Universities need to get better at sharing patented seeds and other products of publicly-funded agricultural science if the United States wants to keep producing bountiful harvests, argues a new report from a group of leading academic researchers.
The 50 researchers also call on the federal government to provide better funding for crop breeding efforts at public universities, and for universities to develop new ways of steering revenues from popular crop varieties back into research.
The recommendations come amidst growing concern about the future of public-sector plant breeding programs. Researchers at private agricultural firms tend to focus on creating better varieties of widely-grown, high-value crops, such as wheat and corn. But the task of improving lower-value but still important crops—such as oats, potatoes, or forages for livestock—has been largely left to scientists at public universities and laboratories run by federal and state agencies. Public breeding has been withering, however, as it has become increasingly dependent on less reliable, short-term funding sources that make it difficult to sustain a year-round breeding program. And it has been hampered by intellectual property practices that can make it difficult to share genetic material and other resources.
To identify solutions, researchers gathered in Raleigh, North Carolina, last year for an Intellectual Property Rights for Public Plant Breeding summit.
Plant genetic materials were once freely shared between institutions, the researchers note. But over the last few decades, university technology transfer offices have cracked down on how materials are exchanged and licensed—which has created confusion and slowed the creation of new varieties.
To speed progress, the group calls for the adoption of a “professional standard”—similar to a code of ethics—that facilitates immediate, easy sharing of cultivars and other breeding material. The group also wants farmers to be allowed to save seed from cultivars developed by the public sector. (Private firms often forbid such seed saving.)
Many problems boil down to unrealistic expectations within university technology transfer offices about the potential commercial value of new varieties, says Pat Hayes, a barley breeder at Oregon State University in Corvallis. On rare occasions, new breeds do reap impressive financial returns. The Honeycrisp apple generated around $14 million for the University of Minnesota before its patent expired, and new strawberry varieties developed at the University of California (UC), Davis, have generated $37 million over the past 5 years.

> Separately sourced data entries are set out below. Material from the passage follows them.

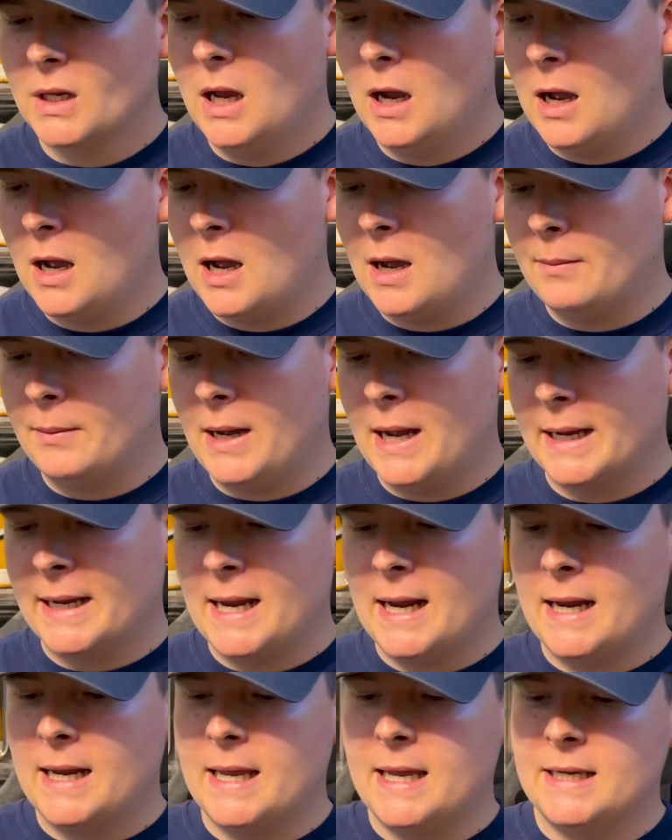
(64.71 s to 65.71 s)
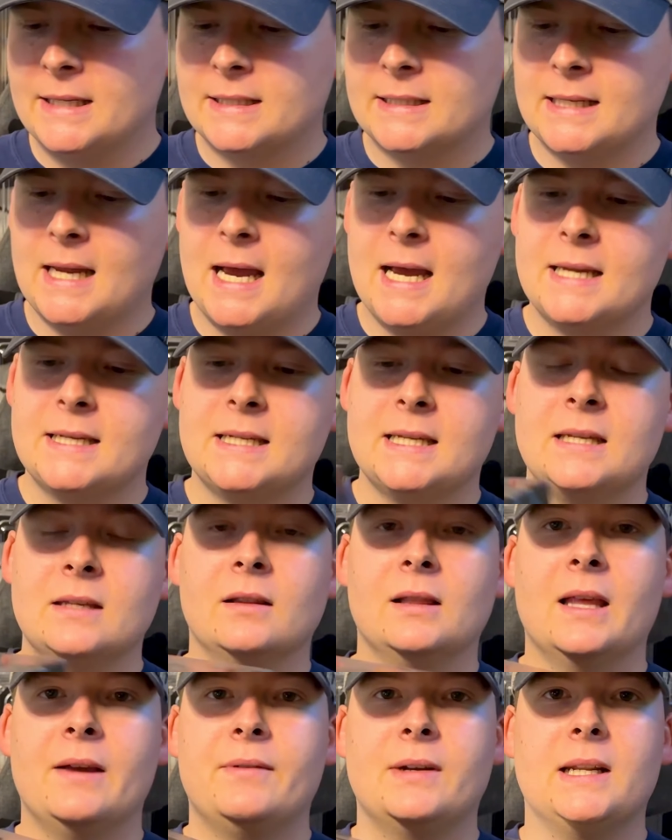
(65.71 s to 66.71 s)
Um, I got a size
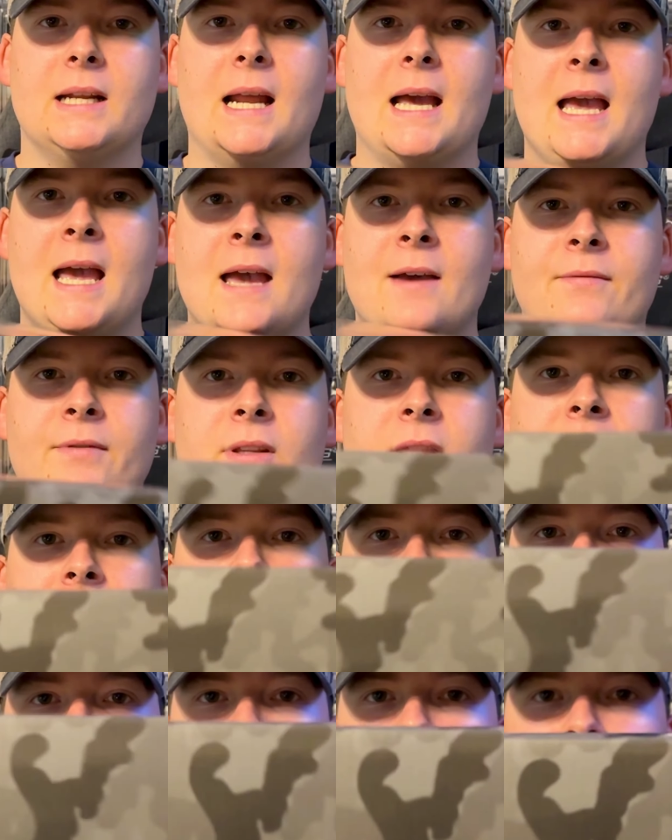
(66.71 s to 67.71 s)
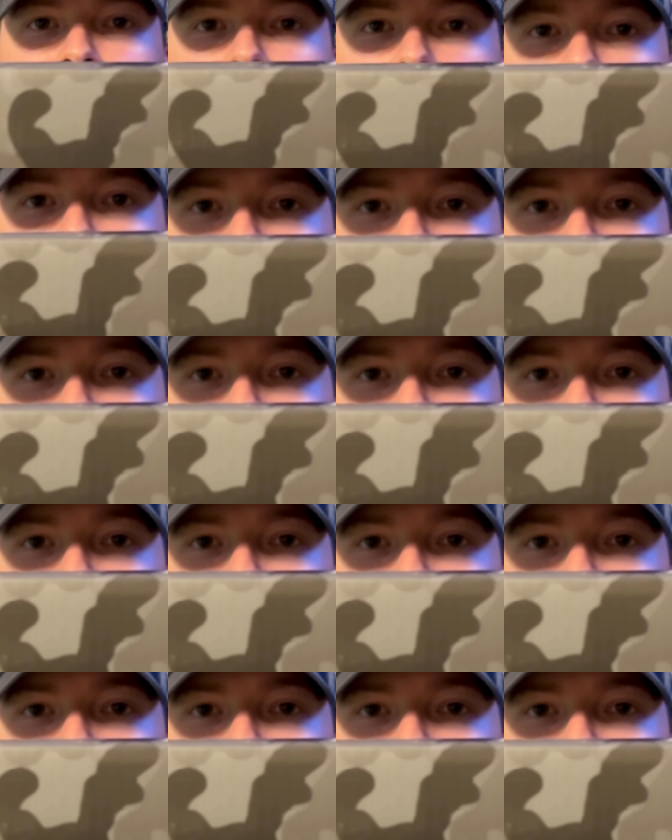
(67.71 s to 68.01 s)
11 and a half in these guys right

But even though most varieties don’t generate that kind of income, public universities often opt for overly restrictive intellectual property agreements in a bid to protect potential earnings from their use. “When it comes to tech transfer, it’s often a one-size-fits-all model, dominated by patents,” says wheat breeder P. Stephen Baenziger of the University of Nebraska in Lincoln. But there are other ways of protecting intellectual property that could ease sharing, he notes.